In Steve Orlando's The Vision and the Scarlet Witch (2025), Shuma-Gorath—referred to as Gargantos—is revealed to be the Great Old One behind the Grim Reaper's latest resurrection and new powers. When the Scarlet Witch and Vision defeat the Grim Reaper, Gargantos fights them and is badly wounded, last seen being attacked and dragged away by other Great Old Ones.

==Powers and abilities==
Shuma-Gorath is a godlike ruler of nearly a hundred alternate universes. The character has the power to destroy galaxies and realities. The entity is described as immortal. Shuma-Gorath is able to manipulate reality. It can communicate with and control life forms across dimensions. It can shoot powerful energy blasts from its eye or tentacles. The entity is capable of teleportation. It also possesses the ability to shape-shift. Shuma-Gorath can also levitate.

== Reception ==

=== Critical response ===
Peter Cunis of CBR.com called Shuma-Gorath one of Doctor Strange's "most popular villains." Jonah Schuhart of Looper asserted, "Shuma-Gorath remains one of Marvel's most interesting antagonists, and a fine example of how Marvel's writers have been able to integrate a variety of influences into one universe." Johnny Brayson and Nola Pfau of Bustle included Shuma-Gorath in their "50 Most Powerful Characters In The Marvel Universe" list, and called it Doctor Strange's "greatest and most dangerous foe." Marc Buxton of Den of Geek included in their "Doctor Strange 2: Characters We Want to See" list. Rosie Knight of Nerdist included Shuma-Gorath in their "8 Magic Characters We Want to See Come to the MCU" list. Chris Heasman of Looper ranked Shuma-Gorath 2nd in their "Doctor Strange's Most Powerful Villains" list. Trey Pasch of MovieWeb ranked 3rd in their "Doctor Strange: His Best Comic Book Villains" list. Jamie Lovett of ComicBook.com ranked Shuma-Gorath 4th in their "5 Greatest Doctor Strange Villains" list. Aparna Ukil of Sportskeeda ranked Shuma-Gorath 7th in their "10 Best Kaijus from Marvel and DC Comics" list.

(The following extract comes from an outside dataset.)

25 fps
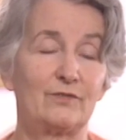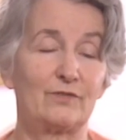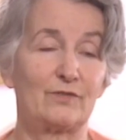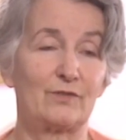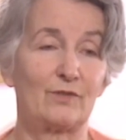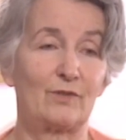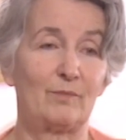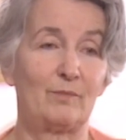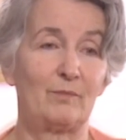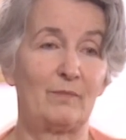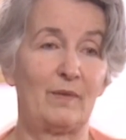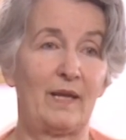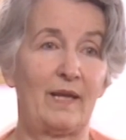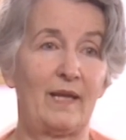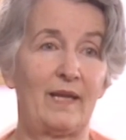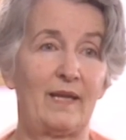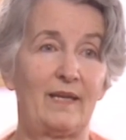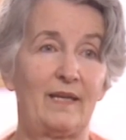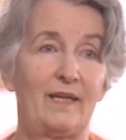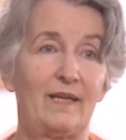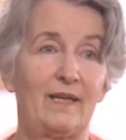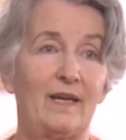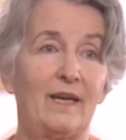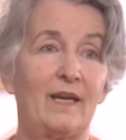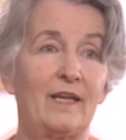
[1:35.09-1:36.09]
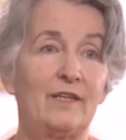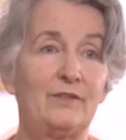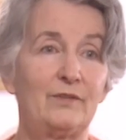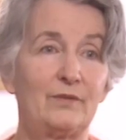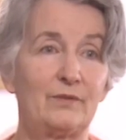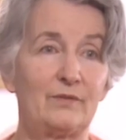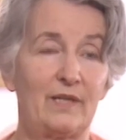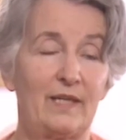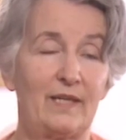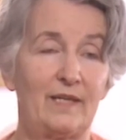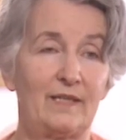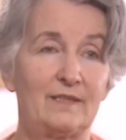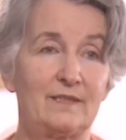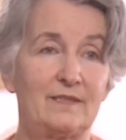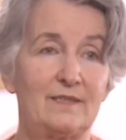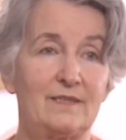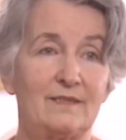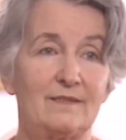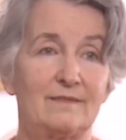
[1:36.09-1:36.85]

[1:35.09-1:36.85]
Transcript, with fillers: from my other aunt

Screen Rant included Shuma-Gorath in their "15 Most Powerful Magical Beings In Marvel Comics" list, in their "15 Most Powerful Doctor Strange Villains" list, in their "Scarlet Witch's 15 Most Powerful Enemies" list, and in their "10 Best Doctor Strange Comics Characters Not In The MCU" list. CBR.com ranked Shuma-Gorath 1st in their "11 Strongest Doctor Strange Villains" list, 2nd in their "10 Most Powerful Demonic Marvel Villains" list, and 3rd in their "20 Most Villainous Gods In The Marvel Universe" list.

== Other versions ==
A "Poison" Shuma-Gorath makes a minor appearance in Venomized.

==In other media==
=== Film ===

A creature based on Shuma-Gorath appears in Doctor Strange in the Multiverse of Madness, but due to the legal issues with Funcom this version was renamed "Gargantos" (borrowing the name of a different one-eyed green octopus monster featured in 1969's Sub-Mariner #13). This version was created by Wanda Maximoff to capture America Chavez before it is killed by Doctor Strange.

===Video games===
- Shuma-Gorath appears as a playable character in Marvel Super Heroes, voiced by Frank Perry.
- Shuma-Gorath appears as a playable character in Marvel Super Heroes vs. Street Fighter, voiced again by Frank Perry.
- Shuma-Gorath appears as a playable character in Marvel vs. Capcom 2: New Age of Heroes, voiced again by Frank Perry.
- Shuma-Gorath appears as a non-playable character in Pinball FX 2.
- Shuma-Gorath appears as a playable character in Marvel vs. Capcom 3: Fate of Two Worlds, voiced by Paul Dobson.
- Shuma-Gorath appears as a playable character in Ultimate Marvel vs. Capcom 3, voiced again by Paul Dobson.
- The film incarnation of Gargantos appears in Marvel Puzzle Quest.
- Shuma-Gorath appears in a cameo in Marvel Cosmic Invasion, shown imprisoned on Lady Hellbender's ship, the Destromundo.
- Shuma-Gorath—referred to as Gargantos—appears in a cameo in the fighting game Marvel Tokon: Fighting Souls, appearing in the background of a stage set in Hell's Kitchen atop the Nelson & Murdock law office building.

=== Merchandise ===
In 2022, Lego released a Gargantos Lego minifigure inspired by the film incarnation.

On May 29, 2025, Hasbro announced a Marvel Legends Series Gamerverse Shuma-Gorath action figure based on his appearances in the Marvel vs. Capcom games. As with the movie character, licensing issues meant that this figure also had to be renamed "Gargantos."